We acknowledge several limitations associated with this study. Given the observational nature of this data, the direction of causality cannot be inferred. Whilst baseline measures of sex hormones were available, we did not have longitudinal measurements of sex hormone data for these men. The men in this study were predominantly Caucasian; therefore, results cannot be generalised to other ethnicities or to women. There were a limited number of outcome events for colorectal and lung cancer; therefore, weak to moderate associations may have been missed. Prostate cancer has a long latency period, and we did not perform routine prostate biopsies or prostate-specific antigen (PSA) screening in these men; however, record linkage captures all cancer diagnoses in Western Australia [17]. Therefore, clinically relevant prostate cancer cases are identified through this method.

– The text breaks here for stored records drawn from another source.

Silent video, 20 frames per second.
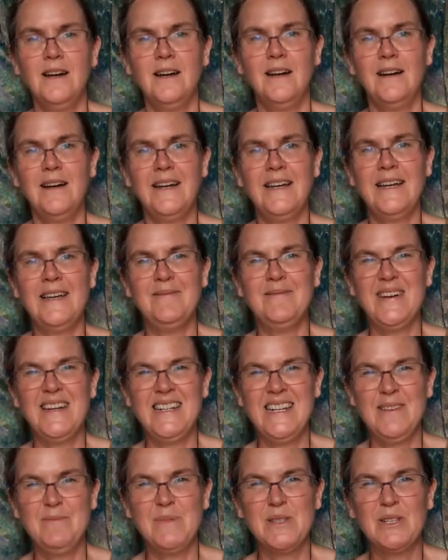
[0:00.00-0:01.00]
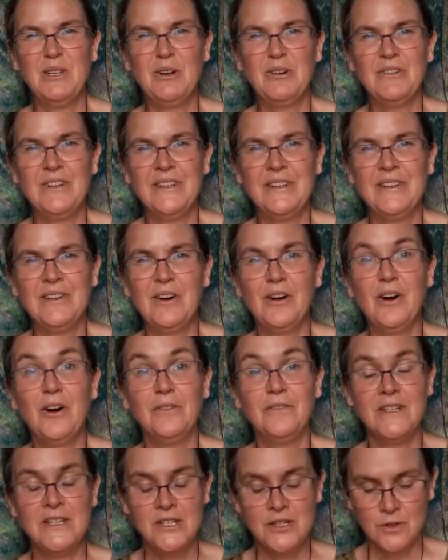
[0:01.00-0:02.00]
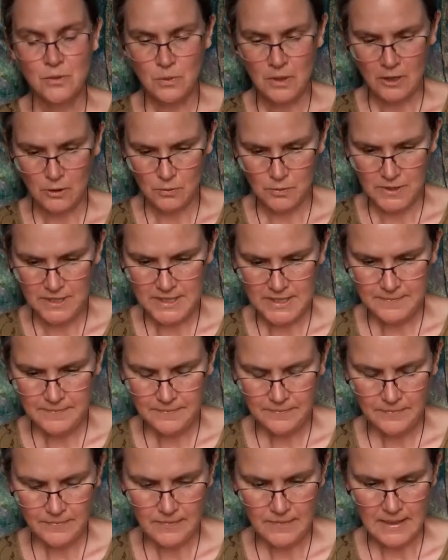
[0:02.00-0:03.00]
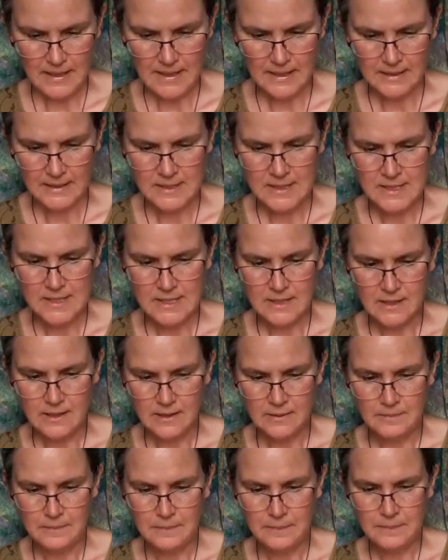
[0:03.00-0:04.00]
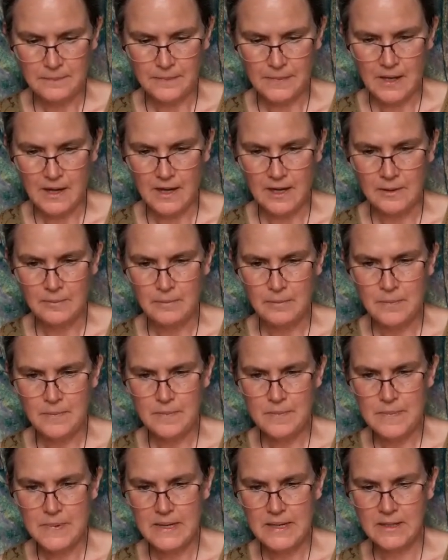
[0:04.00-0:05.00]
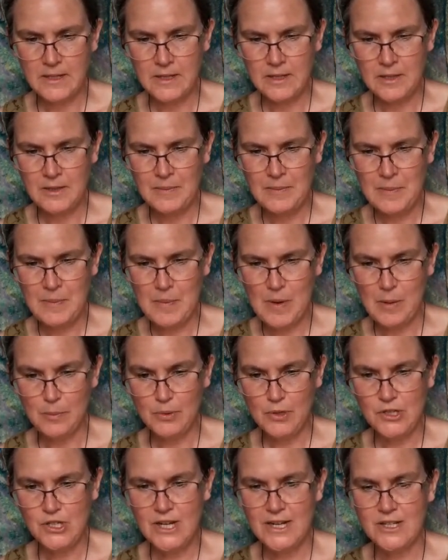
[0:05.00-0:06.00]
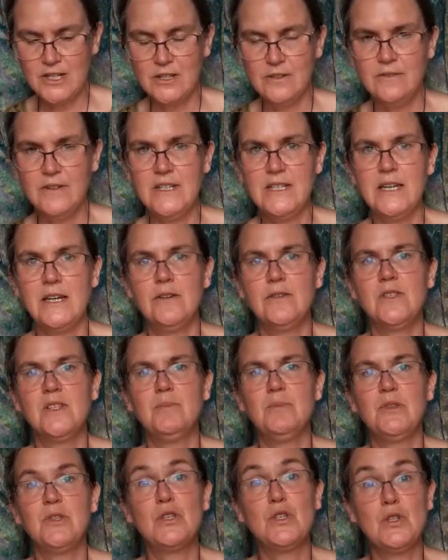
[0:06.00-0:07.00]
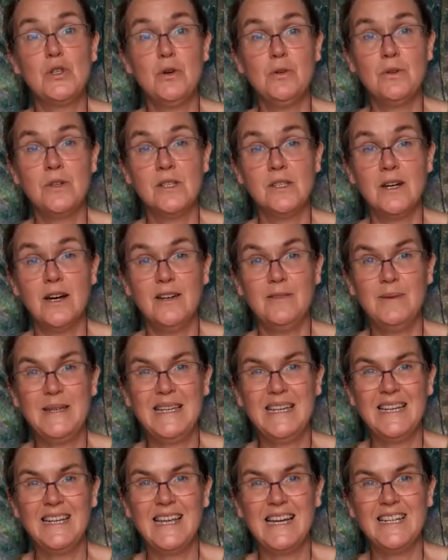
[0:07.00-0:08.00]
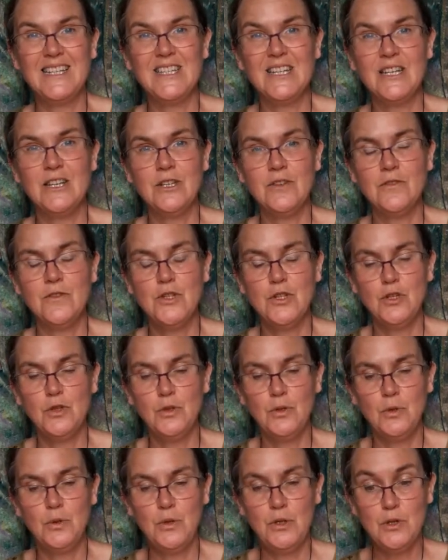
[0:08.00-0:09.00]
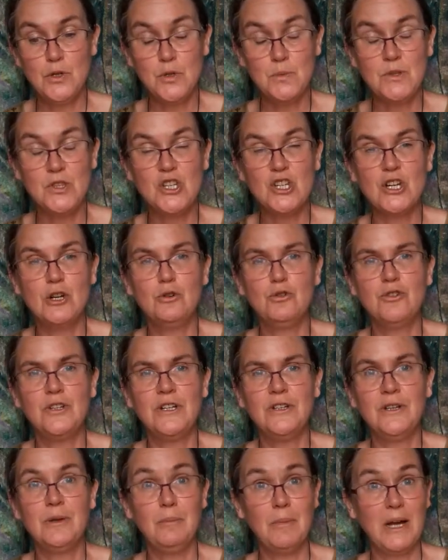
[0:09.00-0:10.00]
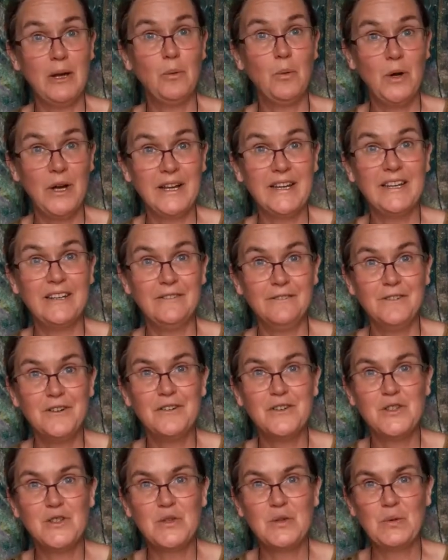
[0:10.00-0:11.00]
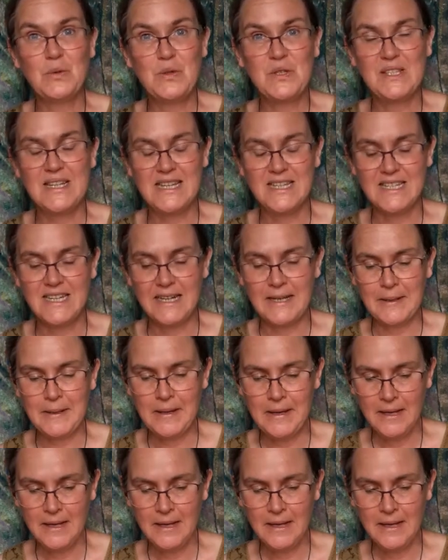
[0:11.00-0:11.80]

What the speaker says: Hi, my name's Lauren of Into the Wildwood, and I'm in a project to video some of the songs that I've been collecting to use with children that might work in a forest school setting.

Strengths of this study include a long period of follow-up with a cohort spanning a wide age range and followed for two decades. Sex hormones were measured via LC-MS/MS and we were able to assess associations of DHT and E2 with cancer outcomes in these men. We used record linkage to capture outcome events in this study, allowing near complete capture of all clinically relevant cancers.

In conclusion, in this population of community-dwelling men spanning a wide age range and followed for two decades, lower T and DHT were associated with an increased incidence of any (non-skin) cancer, whilst lower T was associated with an increased incidence of prostate cancer. No associations of androgens with lung cancer were observed; however, higher LH was associated with an increased risk of lung cancer. There were no associations of sex hormones with colorectal cancer incidence. Associations of low T and increased overall cancer risk may be reflective of poorer health status in these men. Further studies using LC-MS/MS-measured sex hormones are required to clarify the relationship between T and prostate cancer risk in men. Ongoing epidemiologic and mechanistic studies are required to validate findings of higher LH and lung cancer risk.